• _Task to complete_
Identify each line below that contains the word "frames", and copy it out.

Collected data
□ □ □ □ □ □ □

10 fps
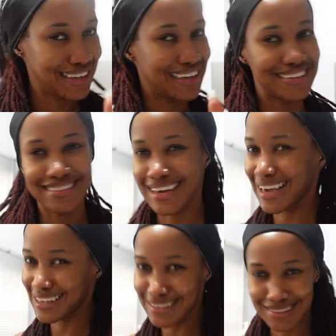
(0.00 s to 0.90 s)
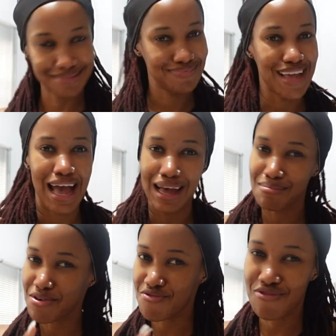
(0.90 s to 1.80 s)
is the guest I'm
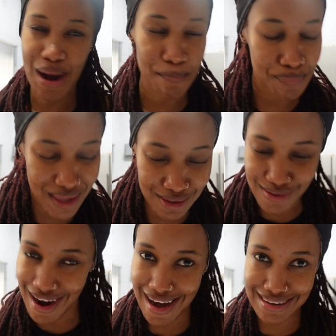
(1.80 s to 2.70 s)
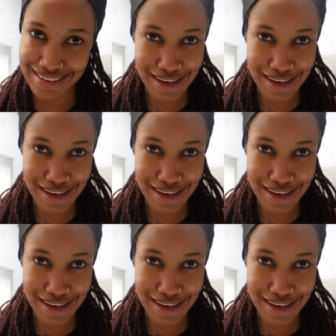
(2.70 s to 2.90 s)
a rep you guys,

□ □ □ □ □ □ □

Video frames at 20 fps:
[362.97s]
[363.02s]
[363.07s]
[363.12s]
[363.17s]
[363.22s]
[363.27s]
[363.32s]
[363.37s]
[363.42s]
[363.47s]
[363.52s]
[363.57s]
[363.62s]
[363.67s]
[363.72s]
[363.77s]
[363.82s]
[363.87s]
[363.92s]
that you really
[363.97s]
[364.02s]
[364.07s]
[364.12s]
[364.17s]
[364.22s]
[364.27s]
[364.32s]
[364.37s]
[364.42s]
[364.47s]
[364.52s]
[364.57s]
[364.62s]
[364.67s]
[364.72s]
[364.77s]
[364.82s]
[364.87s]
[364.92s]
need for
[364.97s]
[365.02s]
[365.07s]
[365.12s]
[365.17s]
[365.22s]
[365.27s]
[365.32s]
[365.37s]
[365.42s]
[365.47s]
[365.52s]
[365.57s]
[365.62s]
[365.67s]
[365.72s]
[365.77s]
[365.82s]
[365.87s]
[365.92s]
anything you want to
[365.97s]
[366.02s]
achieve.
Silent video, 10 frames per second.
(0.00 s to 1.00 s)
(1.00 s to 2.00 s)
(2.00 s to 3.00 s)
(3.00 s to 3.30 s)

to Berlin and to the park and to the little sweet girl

□ □ □ □ □ □ □

• _Reply to the task_
Video frames at 20 fps:
Silent video, 10 frames per second.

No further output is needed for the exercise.